Part 1, Basic structure of a document

Each HTML document consists of a few main sections.

  1. The DOCTYPE. The first line of your HTML file should be a DOCTYPE declaration. Browsers generally ignore this and don't care if it isn't there at all but as we're writing good HTML we'll include it. In theory this declaration tells user agents (browsers and any other programme which reads the HTML) which formal definition of HTML you are writing to. For now we'll stick to a single declaration:
    <!DOCTYPE HTML PUBLIC "-//W3C//DTD HTML 4.01 Transitional//EN">
    This indicates that are HTML complies with the HTML 4.01 Transitional DTD (Document Type Definition), which is fine for most web pages.
    NOTE: the DOCTYPE is case sensitive.
  2. The HTML element.

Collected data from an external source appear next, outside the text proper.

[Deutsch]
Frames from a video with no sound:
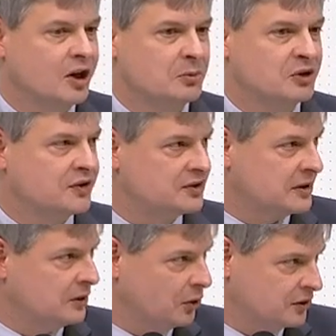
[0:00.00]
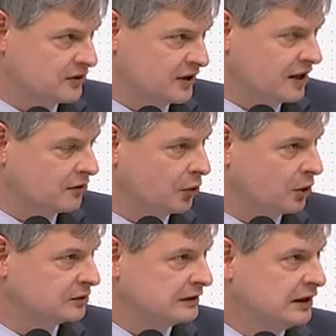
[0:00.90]
frage mich, was Sie den Leuten sagen
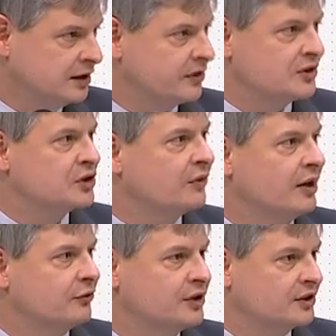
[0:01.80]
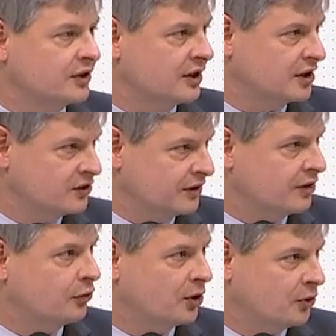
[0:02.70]
wollten, wenn Sie zwar in vier Tagen das
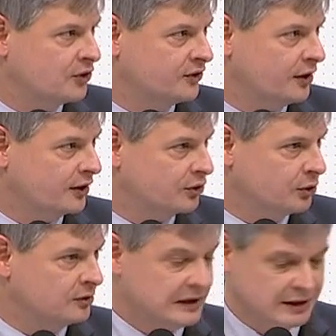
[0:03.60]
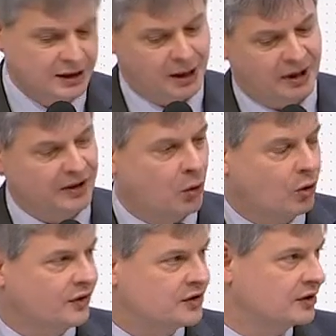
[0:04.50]
Wetter voraussagen können, aber eine
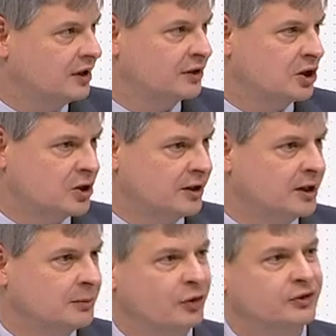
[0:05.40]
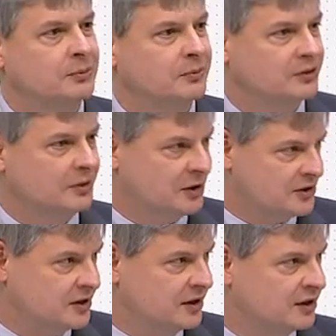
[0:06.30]
Hochwasserkarte erstellt haben, auf der man
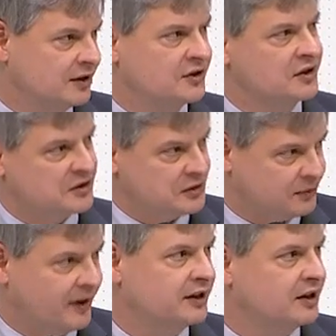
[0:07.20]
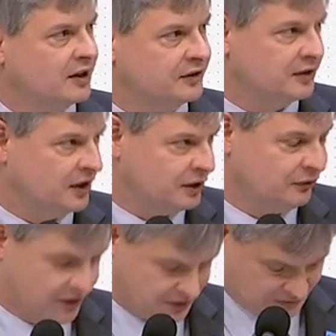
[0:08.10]
sehen kann, dass erst in zwei Jahren der Deich
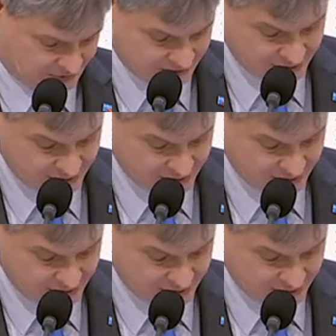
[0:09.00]
fertig ist.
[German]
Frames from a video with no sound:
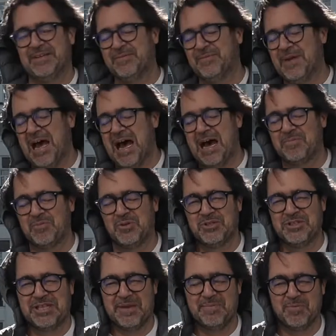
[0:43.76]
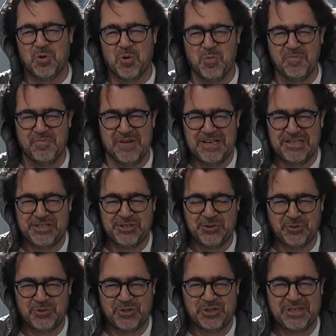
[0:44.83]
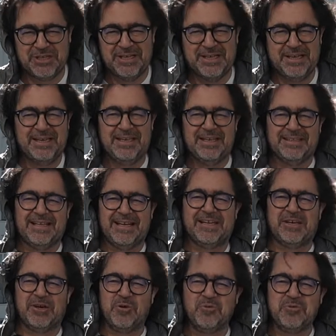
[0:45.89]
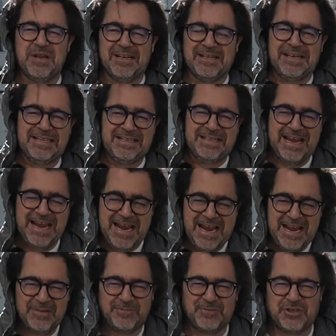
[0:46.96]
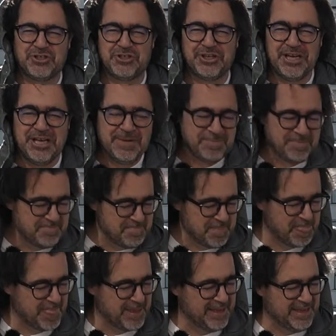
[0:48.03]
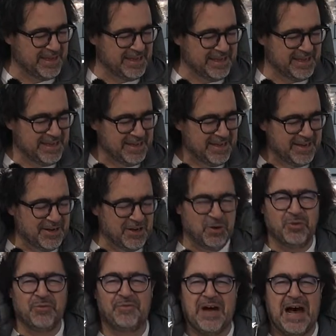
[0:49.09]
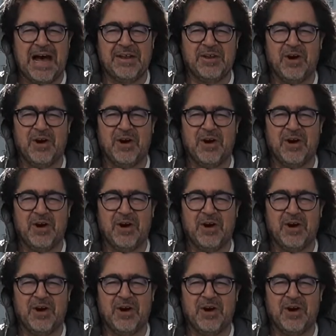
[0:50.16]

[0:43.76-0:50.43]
Wir haben uns dem Umweltschutz der grünen Idee verschrieben und fahren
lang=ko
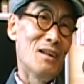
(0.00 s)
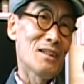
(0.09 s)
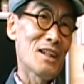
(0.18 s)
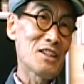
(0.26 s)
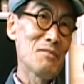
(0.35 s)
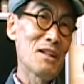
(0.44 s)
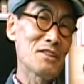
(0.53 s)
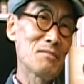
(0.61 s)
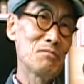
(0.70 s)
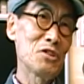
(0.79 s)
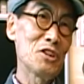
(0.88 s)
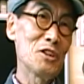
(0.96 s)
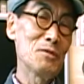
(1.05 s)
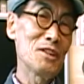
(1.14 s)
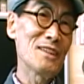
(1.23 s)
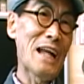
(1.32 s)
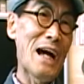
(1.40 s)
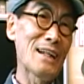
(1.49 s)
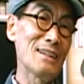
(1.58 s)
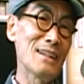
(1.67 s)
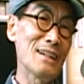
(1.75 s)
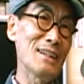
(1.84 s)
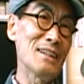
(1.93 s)
다시 말씀드리면
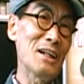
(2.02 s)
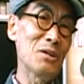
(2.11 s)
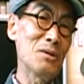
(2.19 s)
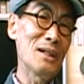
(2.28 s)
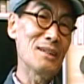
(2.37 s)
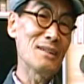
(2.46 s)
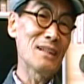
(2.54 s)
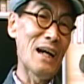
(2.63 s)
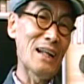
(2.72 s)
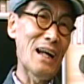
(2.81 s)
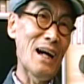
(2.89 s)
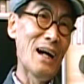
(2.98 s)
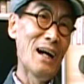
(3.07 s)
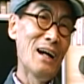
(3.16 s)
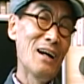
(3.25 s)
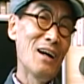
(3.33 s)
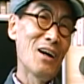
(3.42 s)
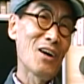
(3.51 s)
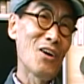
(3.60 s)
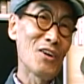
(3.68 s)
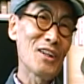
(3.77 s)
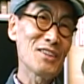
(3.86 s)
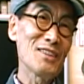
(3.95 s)
낭낭이라고 하는 나라
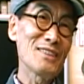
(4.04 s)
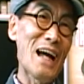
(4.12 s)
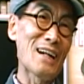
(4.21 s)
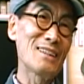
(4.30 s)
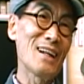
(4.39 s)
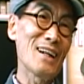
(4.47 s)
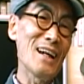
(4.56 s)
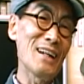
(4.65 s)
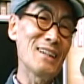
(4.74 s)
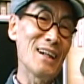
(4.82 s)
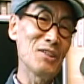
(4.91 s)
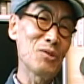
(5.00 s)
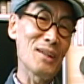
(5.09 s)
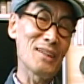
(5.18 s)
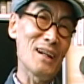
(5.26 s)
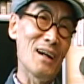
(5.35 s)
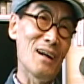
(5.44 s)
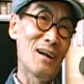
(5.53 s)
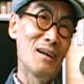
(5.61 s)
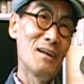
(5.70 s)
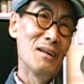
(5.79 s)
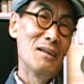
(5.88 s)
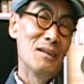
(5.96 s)
거기에서 낭낭이 알량이 됐다.
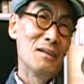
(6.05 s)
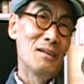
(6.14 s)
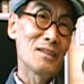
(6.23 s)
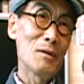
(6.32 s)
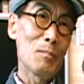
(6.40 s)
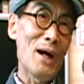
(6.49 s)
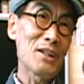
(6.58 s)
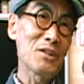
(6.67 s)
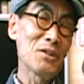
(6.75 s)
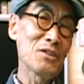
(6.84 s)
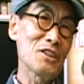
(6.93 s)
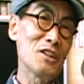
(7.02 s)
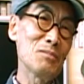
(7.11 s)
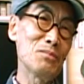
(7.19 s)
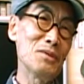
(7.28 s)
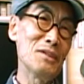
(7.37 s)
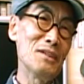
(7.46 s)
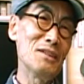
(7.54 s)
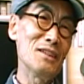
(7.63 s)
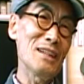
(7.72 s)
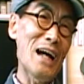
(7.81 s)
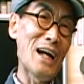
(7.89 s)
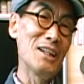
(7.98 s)
그 다음에 박혁호세의
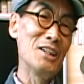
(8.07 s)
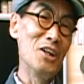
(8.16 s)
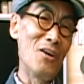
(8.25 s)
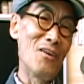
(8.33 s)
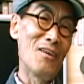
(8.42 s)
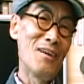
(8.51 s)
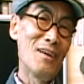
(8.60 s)
부인인 알령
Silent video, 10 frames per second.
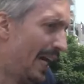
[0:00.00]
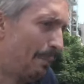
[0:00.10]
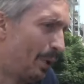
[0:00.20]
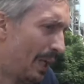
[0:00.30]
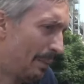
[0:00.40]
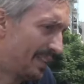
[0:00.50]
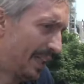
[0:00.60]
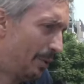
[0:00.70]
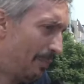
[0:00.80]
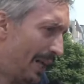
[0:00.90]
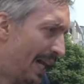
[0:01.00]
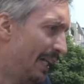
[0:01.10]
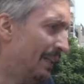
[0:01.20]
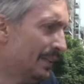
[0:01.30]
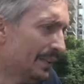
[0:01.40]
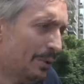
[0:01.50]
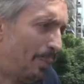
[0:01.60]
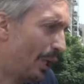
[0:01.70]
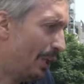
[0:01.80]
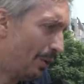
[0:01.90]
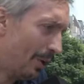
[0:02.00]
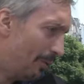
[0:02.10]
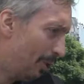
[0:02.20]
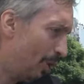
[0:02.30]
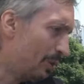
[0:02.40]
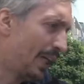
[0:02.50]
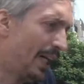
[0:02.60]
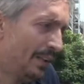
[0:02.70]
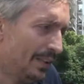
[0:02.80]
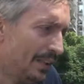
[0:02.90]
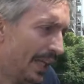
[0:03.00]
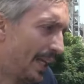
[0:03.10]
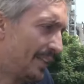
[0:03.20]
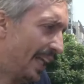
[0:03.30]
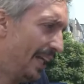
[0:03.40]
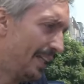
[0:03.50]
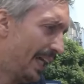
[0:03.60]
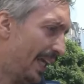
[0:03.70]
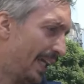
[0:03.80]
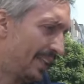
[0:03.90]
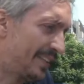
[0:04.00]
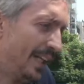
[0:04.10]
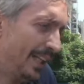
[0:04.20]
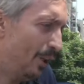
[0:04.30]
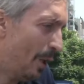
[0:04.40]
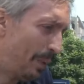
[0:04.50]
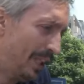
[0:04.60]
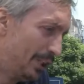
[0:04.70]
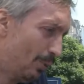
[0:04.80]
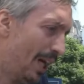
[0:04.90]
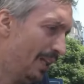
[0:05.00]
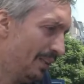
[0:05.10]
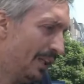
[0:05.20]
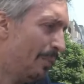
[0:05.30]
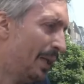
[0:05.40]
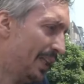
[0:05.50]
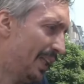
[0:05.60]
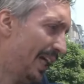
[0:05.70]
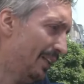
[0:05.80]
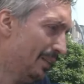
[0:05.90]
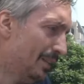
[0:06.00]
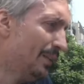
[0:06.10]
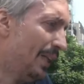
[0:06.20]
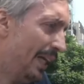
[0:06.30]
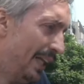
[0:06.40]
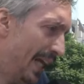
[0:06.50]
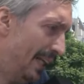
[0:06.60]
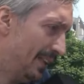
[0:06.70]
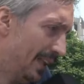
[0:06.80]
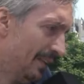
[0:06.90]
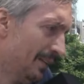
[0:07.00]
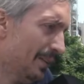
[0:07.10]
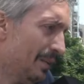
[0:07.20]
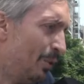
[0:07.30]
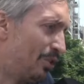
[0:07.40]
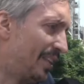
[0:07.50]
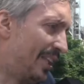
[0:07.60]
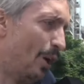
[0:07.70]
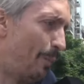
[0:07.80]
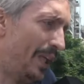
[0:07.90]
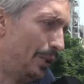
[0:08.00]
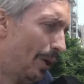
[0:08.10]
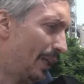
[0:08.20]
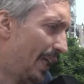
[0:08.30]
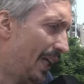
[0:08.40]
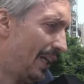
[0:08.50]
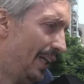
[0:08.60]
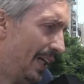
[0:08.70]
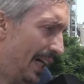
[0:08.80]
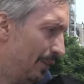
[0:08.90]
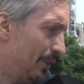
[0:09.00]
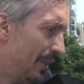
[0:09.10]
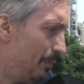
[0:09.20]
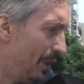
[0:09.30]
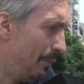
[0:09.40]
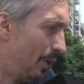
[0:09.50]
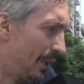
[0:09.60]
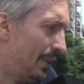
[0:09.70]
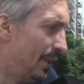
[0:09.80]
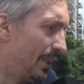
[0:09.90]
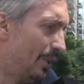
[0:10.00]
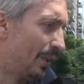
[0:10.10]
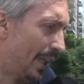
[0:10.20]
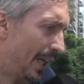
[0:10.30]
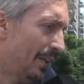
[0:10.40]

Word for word: porque la pasamos mal, porque nos dio bronca, y hay que salir de ahí, hay que salir en lo espiritual y en lo material adelante. Muchas veces lo espiritual queda relegado y es muy importante. Y creo que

This is the parent element for the whole document. It doesn't contain any content directly but does contain the next two sections.
  3. The HEAD element. This goes at the start of the document and contains information about the document in general. It has one compulsory child element: the TITLE element.
  4. The BODY element. This follows the HEAD and contains all the actual content of the document.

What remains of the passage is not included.